_EXERCISE DIRECTIONS_
Reproduce all the records word for word. Omit images.

Saved data entries
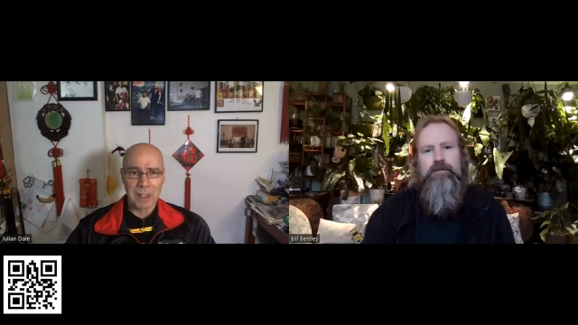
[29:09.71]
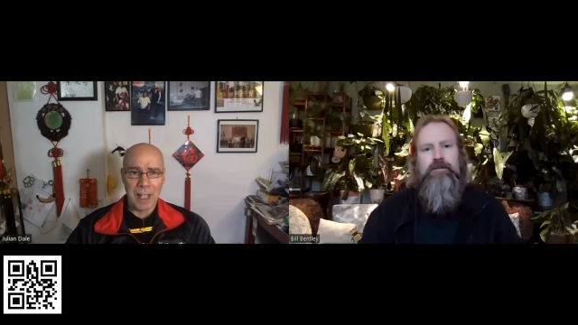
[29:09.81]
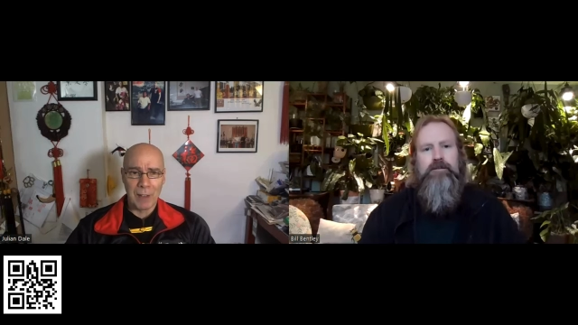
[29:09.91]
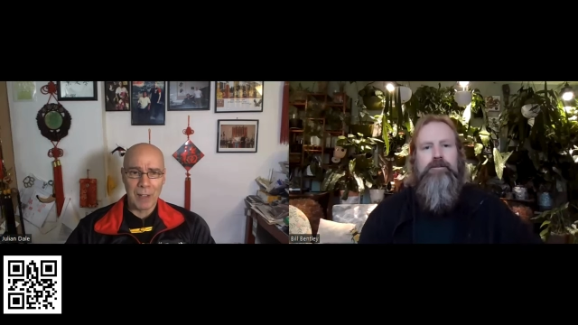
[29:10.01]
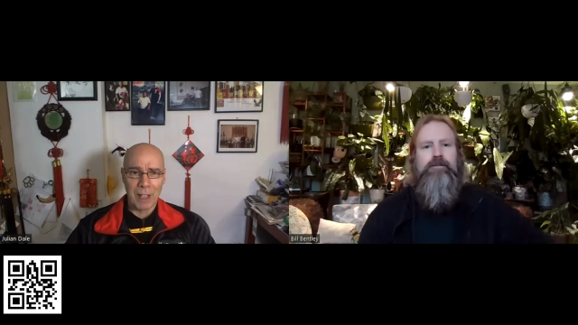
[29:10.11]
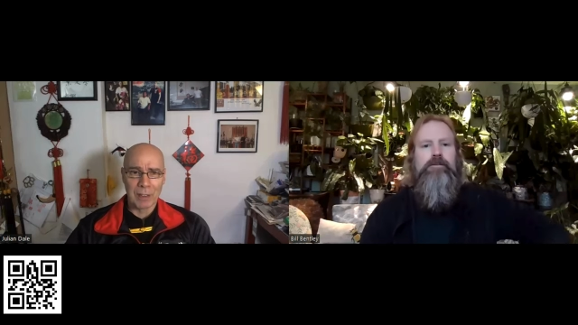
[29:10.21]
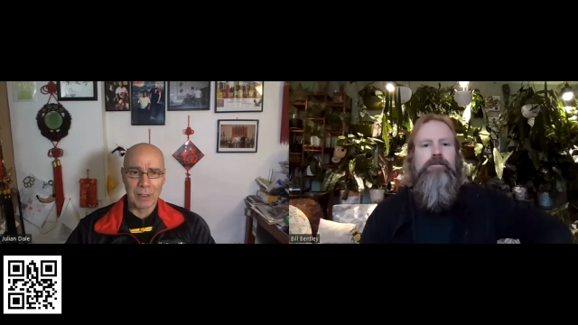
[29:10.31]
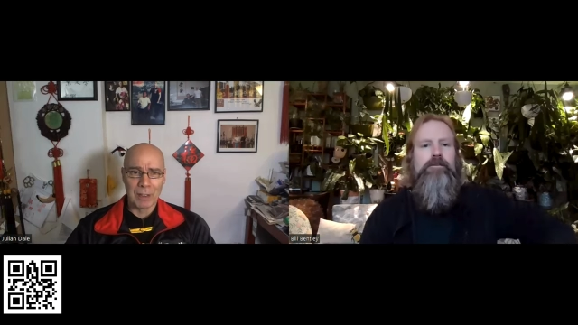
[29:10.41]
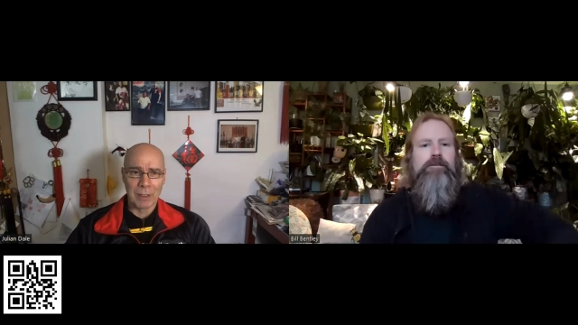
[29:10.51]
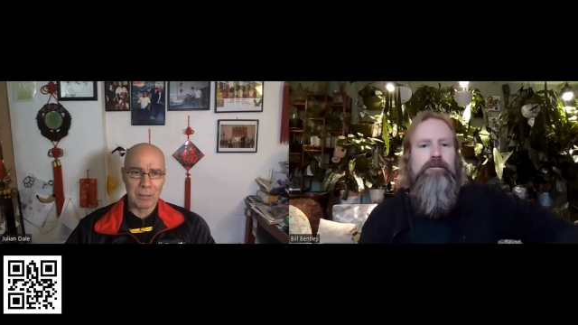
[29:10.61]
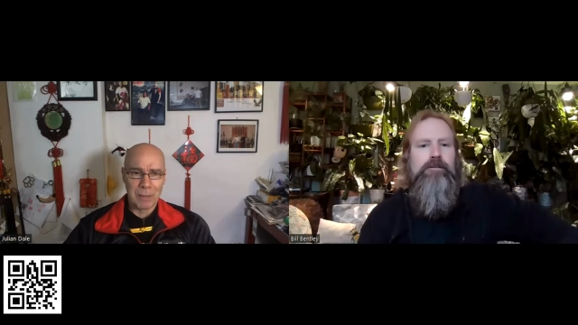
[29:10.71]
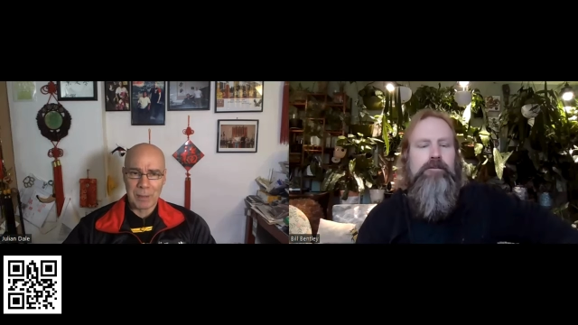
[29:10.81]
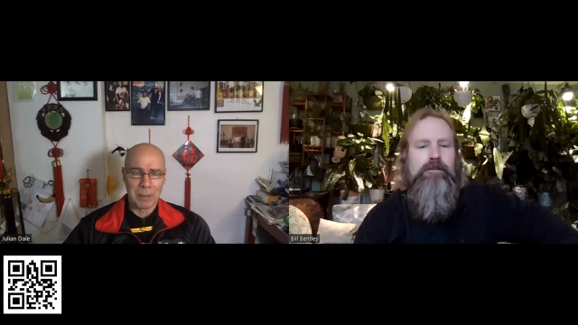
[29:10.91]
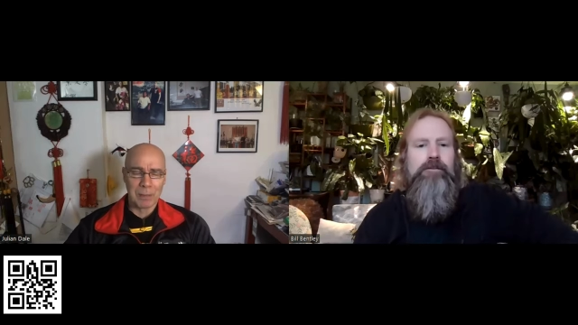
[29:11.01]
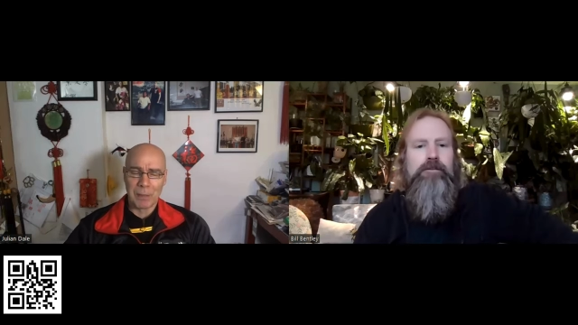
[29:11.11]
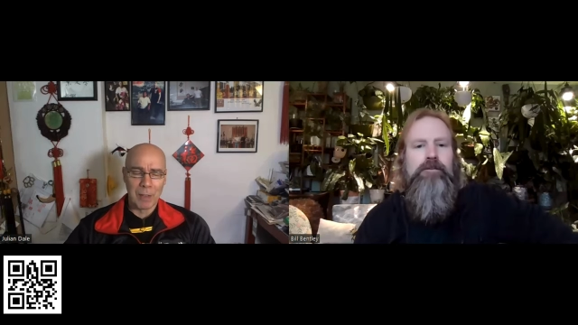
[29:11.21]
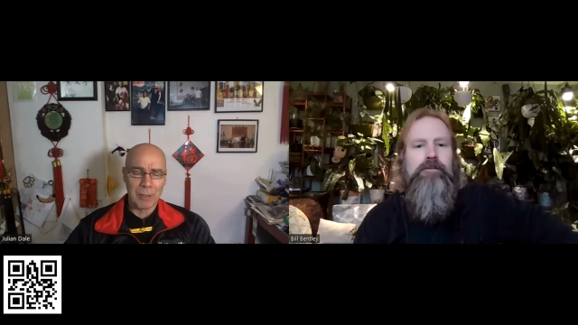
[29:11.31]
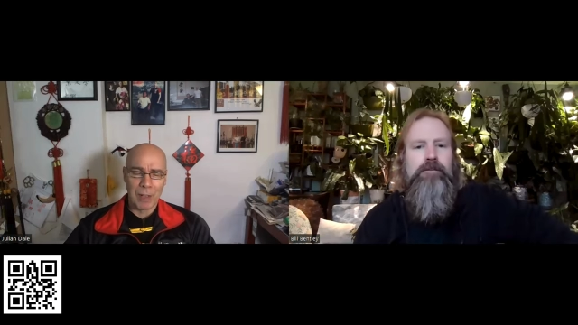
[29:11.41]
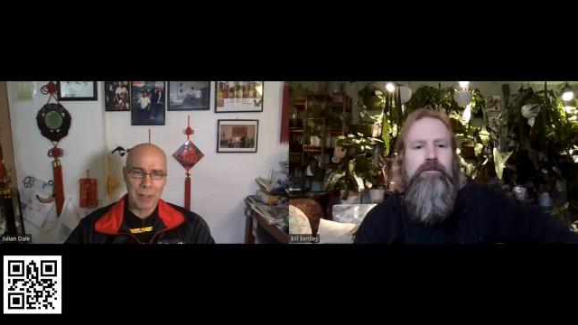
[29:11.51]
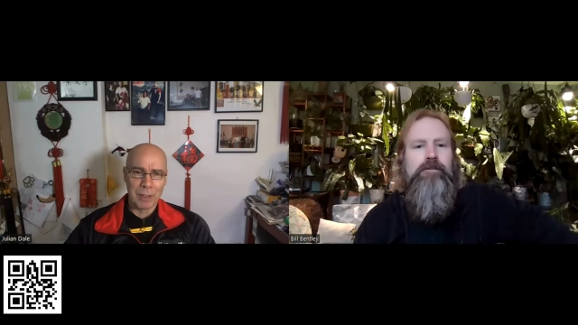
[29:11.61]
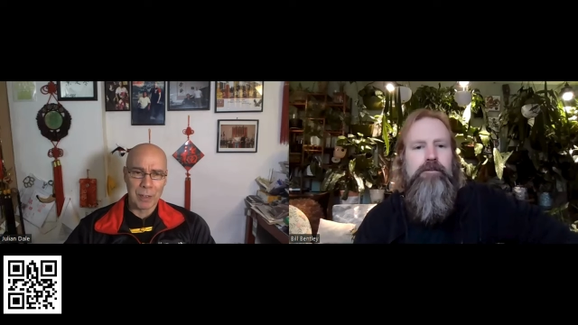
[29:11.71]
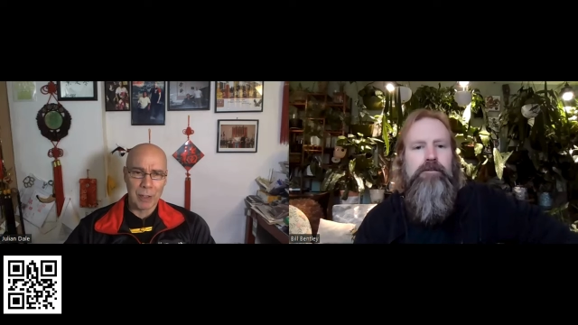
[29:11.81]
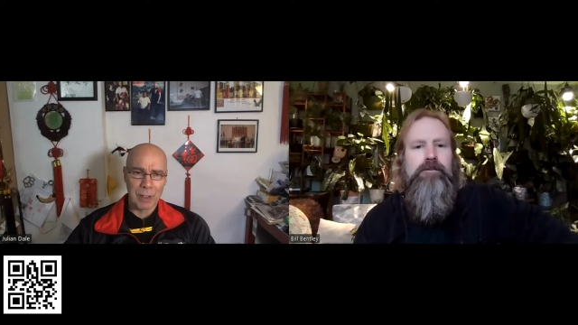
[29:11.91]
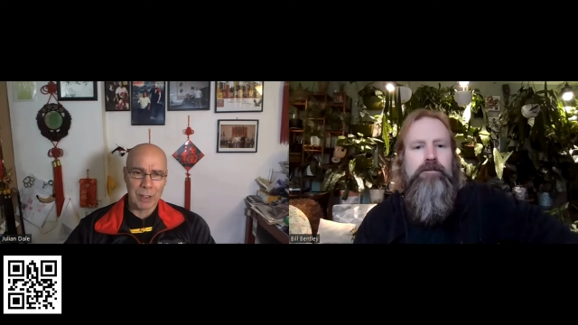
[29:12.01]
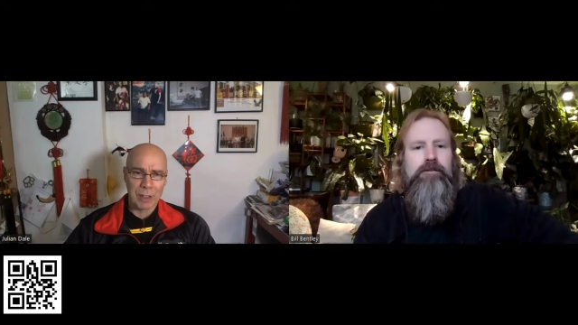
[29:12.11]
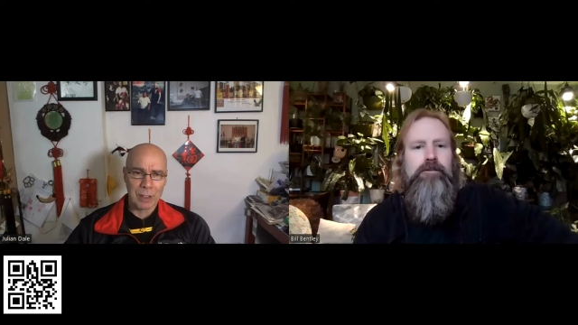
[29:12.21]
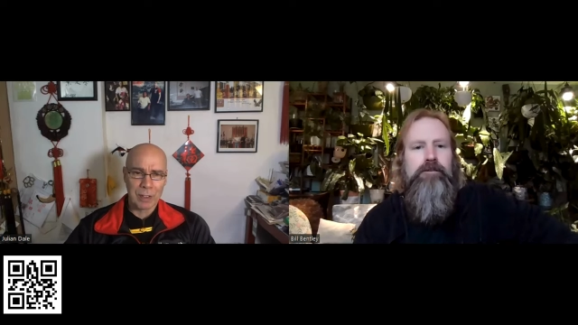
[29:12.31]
Speaker 1: out there that, that people might find of interest.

_SOLUTION FOR THIS EXERCISE_
[29:09.71]
[29:09.81]
[29:09.91]
[29:10.01]
[29:10.11]
[29:10.21]
[29:10.31]
[29:10.41]
[29:10.51]
[29:10.61]
[29:10.71]
[29:10.81]
[29:10.91]
[29:11.01]
[29:11.11]
[29:11.21]
[29:11.31]
[29:11.41]
[29:11.51]
[29:11.61]
[29:11.71]
[29:11.81]
[29:11.91]
[29:12.01]
[29:12.11]
[29:12.21]
[29:12.31]
Speaker 1: out there that, that people might find of interest.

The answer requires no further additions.